Esta misericordia insondable del Padre solo puede ser anunciada desde una Iglesia acogedora, que elimina prejuicios y rompe fronteras. En todo acto evangelizador no puede faltar el mensaje del perdón gratuito e inmerecido de Dios. También hoy todos los colectivos que son condenados, discriminados o ignorados en algún grado por la sociedad o por la Iglesia (prostitutas, delincuentes, toxicómanos, gais, lesbianas, transexuales…) han de escuchar el mensaje de Jesús: “Cuando os veáis condenados por la Iglesia, sabed que Dios os está acogiendo. Cuando os sintáis rechazados por la sociedad, sabed que Dios os mira con amor. Cuando nadie os perdone, sentid sobre vosotros el perdón inagotable de Dios. Cuando os sintáis solos y humillados, escuchad vuestro corazón y sentiréis que Dios está con vosotros. Aunque todos os abandonen, Dios no os abandonará jamás. No lo merecéis. No lo merecemos nadie. Pero Dios es así: misericordia y perdón sin límites”.
José Antonio Pagola
II Congreso mundial de Biblia y Mística “Misericordiosos como el Padre”
CITES, Ávila, 7 de septiembre de 2016
SALVAR EL AMOR
Después de escuchar con atención, la conferencia dada por Pagola sobre la Misericordia, no puedo pasar por alto, la pregunta que le hace al final una de las congresistas: ¿no cree que el término POBREZA ha de ser más amplio, abarcar otras realidades que son objeto de gran sufrimiento, como es la soledad?

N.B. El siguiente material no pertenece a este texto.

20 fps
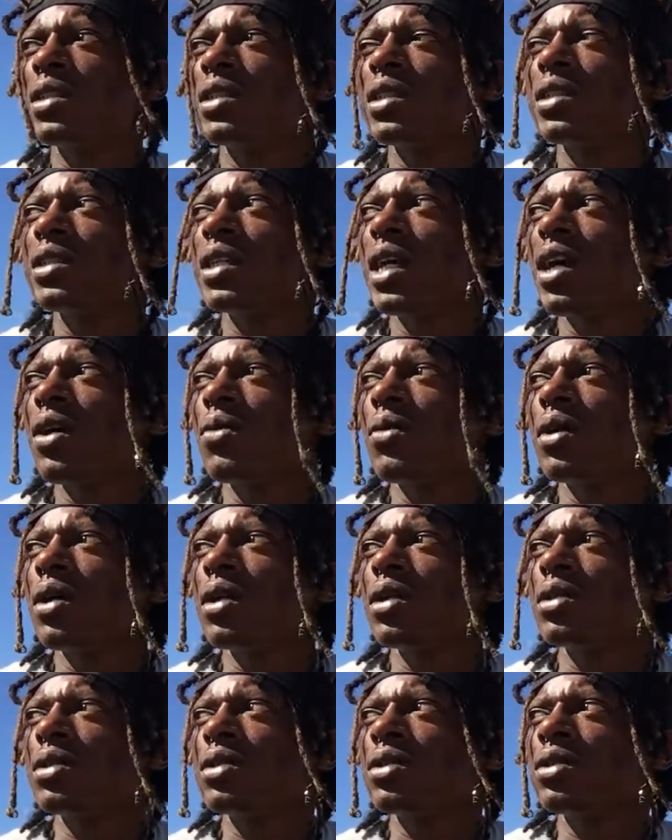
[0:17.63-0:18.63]
to say
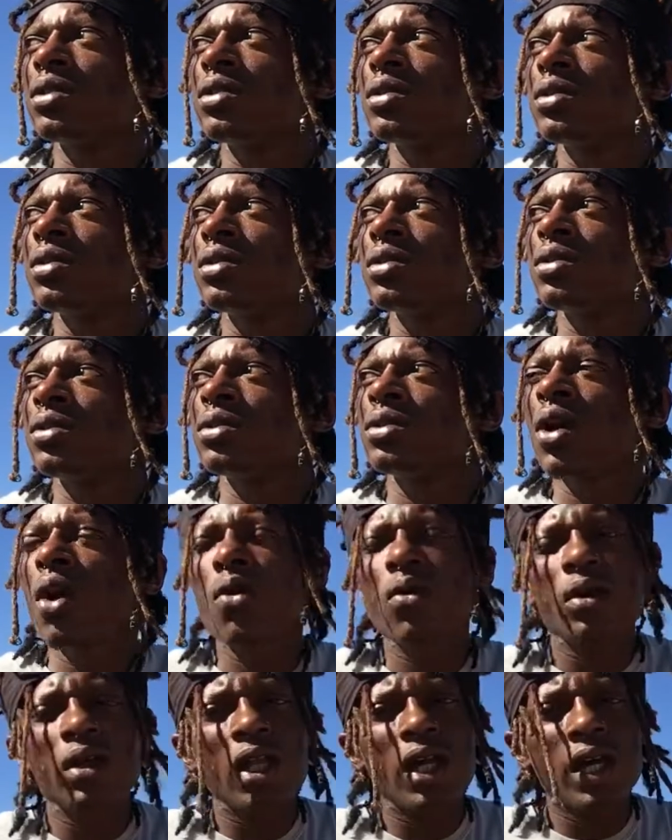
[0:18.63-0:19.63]
was,
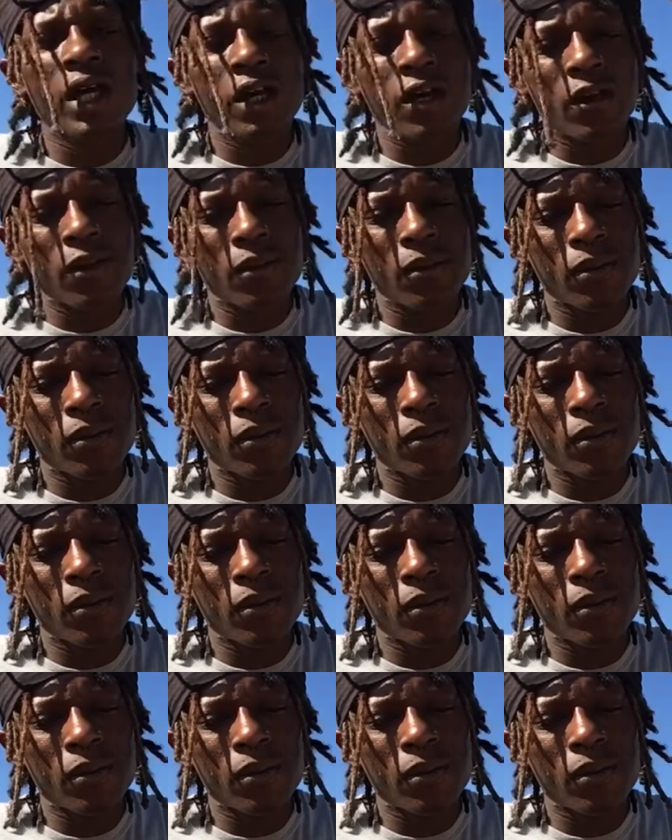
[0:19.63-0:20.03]
don't let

La respuesta afirmativa de José Antonio Pagola, ha dejado claro aquello de que: «no solo de pan vive el hombre»
No hay duda, la realidad de la soledad, es la gran pandemia del Siglo XXI. Si además, la unimos al confinamiento en residencias de tantos ancianos, víctimas del abandono de sus familias, otros, obligados a dejar sus hogares por no disponer de recursos para ser atendidos, debido a míseras pensiones, tantos como están siendo objeto de la «cultura del descarte» que el Papa Francisco ha denunciado, tendremos sí, los cristianos de esta generación, que «armar lío» y «plantar cara» a una sociedad indiferente que ignora y olvida, a quienes el peso de la vida con sus achaques y enfermedades y las limitaciones propias de la edad, necesitan un trato digno y humano, corazón de verdadera Misericordia.
Hemos de promover acciones encaminadas a hacer la vida más humana, más justa para todos, sino queremos ser parte del «usar y tirar», el «desecho» de una sociedad acaparadora, en extremo consumista, donde el dios dinero, el hedonismo y el «culto al cuerpo», está arrasando con los valores que dignifican la existencia y los derechos más sagrados del ser humano.

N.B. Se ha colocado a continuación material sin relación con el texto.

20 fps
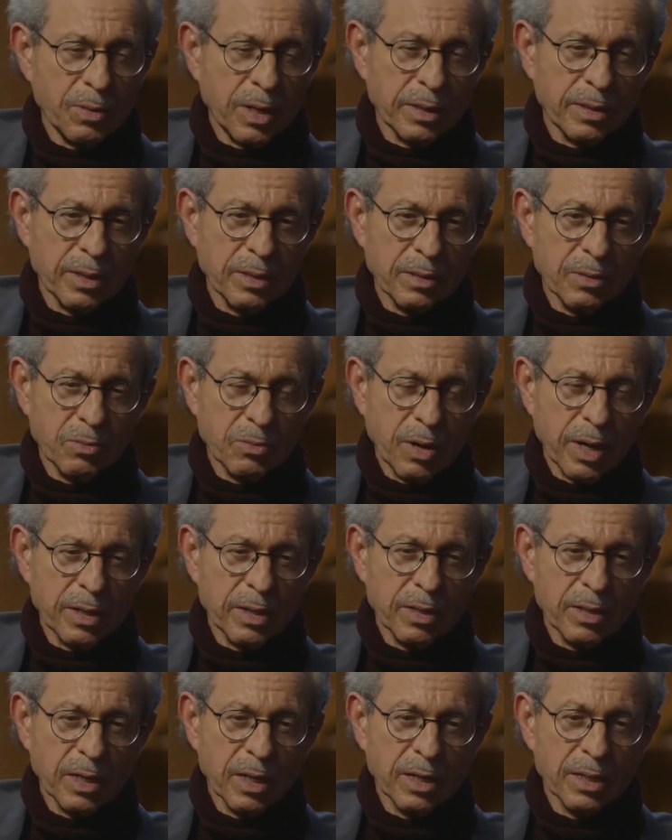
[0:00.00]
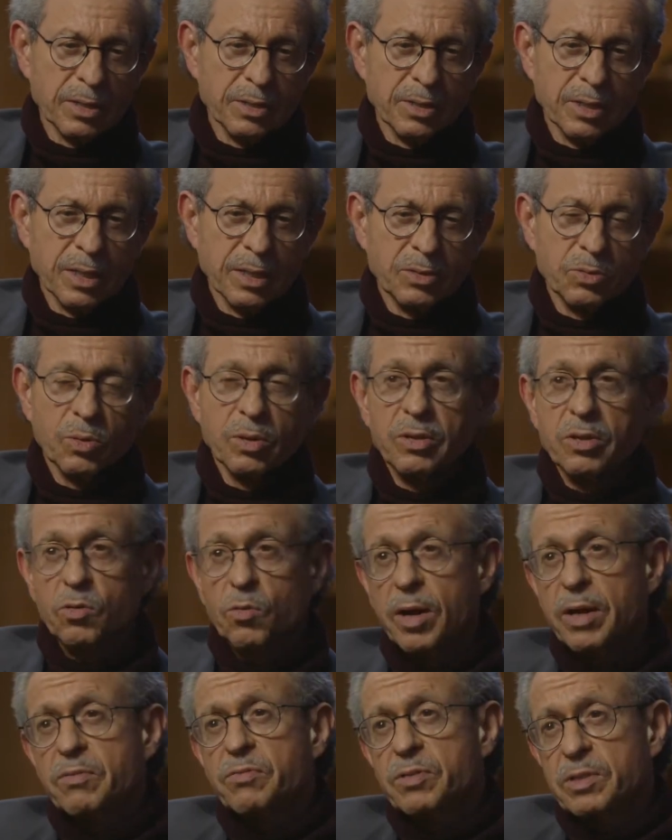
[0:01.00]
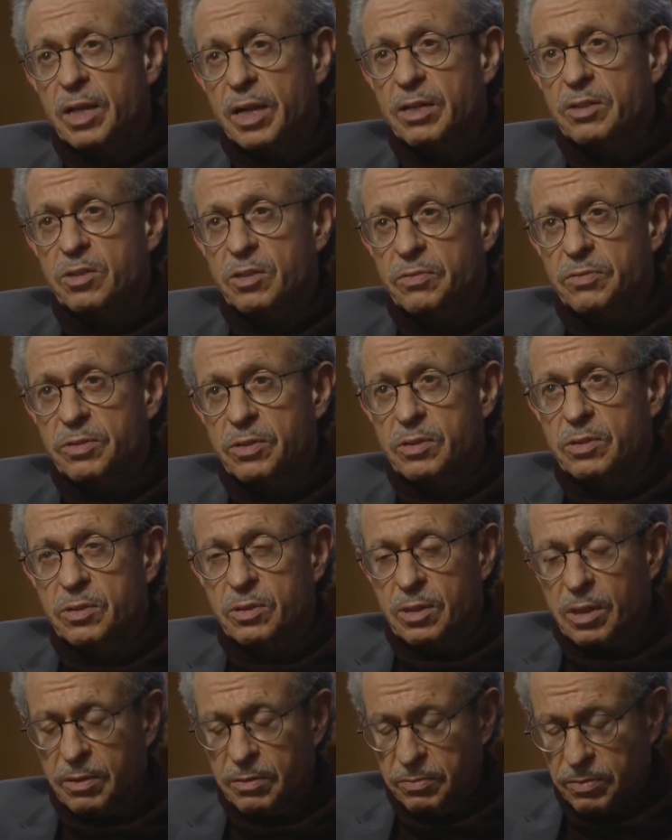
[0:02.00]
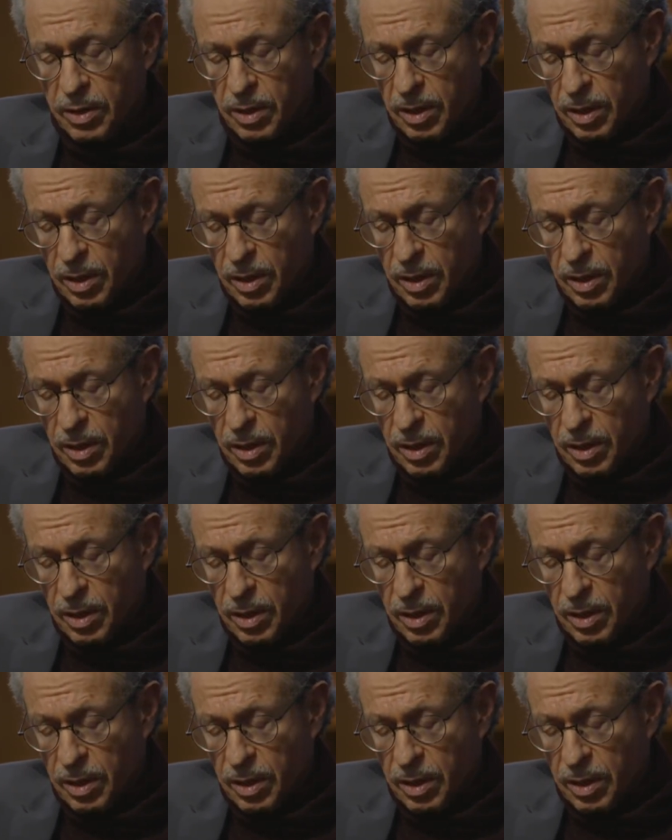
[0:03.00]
rec recognized as one of the great philosophers of,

Los cristianos hemos de perder «el miedo» de un silencio que permite el «ninguneo» y la falta de respeto de los más débiles, ser voz en nuestras parroquias, comunidades, grupos, tener el coraje de denunciar las políticas sociales que no tengan como prioridad a los más pobres y desfavorecidos de la sociedad, defender el derecho a recursos que permitan una vida digna y no permitir «dar por caridad lo que se debe en justicia».

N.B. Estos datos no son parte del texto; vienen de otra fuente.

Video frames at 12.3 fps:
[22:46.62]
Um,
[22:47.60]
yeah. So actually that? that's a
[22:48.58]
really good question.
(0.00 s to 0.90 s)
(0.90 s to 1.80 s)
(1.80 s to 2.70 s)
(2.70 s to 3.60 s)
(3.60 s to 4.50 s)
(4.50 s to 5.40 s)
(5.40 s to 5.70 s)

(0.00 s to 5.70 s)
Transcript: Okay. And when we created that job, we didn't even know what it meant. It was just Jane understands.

Sigamos pues, reflexionando y tomando conciencia, de que la Misericordia ha de ser ante todo «pasión» por el hombre y mujer que sufren la indiferencia, debido a que no «sirven», ni «cuentan».
Sirve la experiencia y cuenta la sabiduría acumulada, sin duda, un gran valor que debiera estar muy por encima del negocio interesado y lucrativo a costa de los abandonados y solos.
No podemos perder el AMOR y la Misericordia, el único antídoto contra el sufrimiento. ¡Ánimo! Hay que seguir luchando, construyendo un mundo más justo, digno y humano, como el que quiso Jesús, como hemos de conseguir nosotros.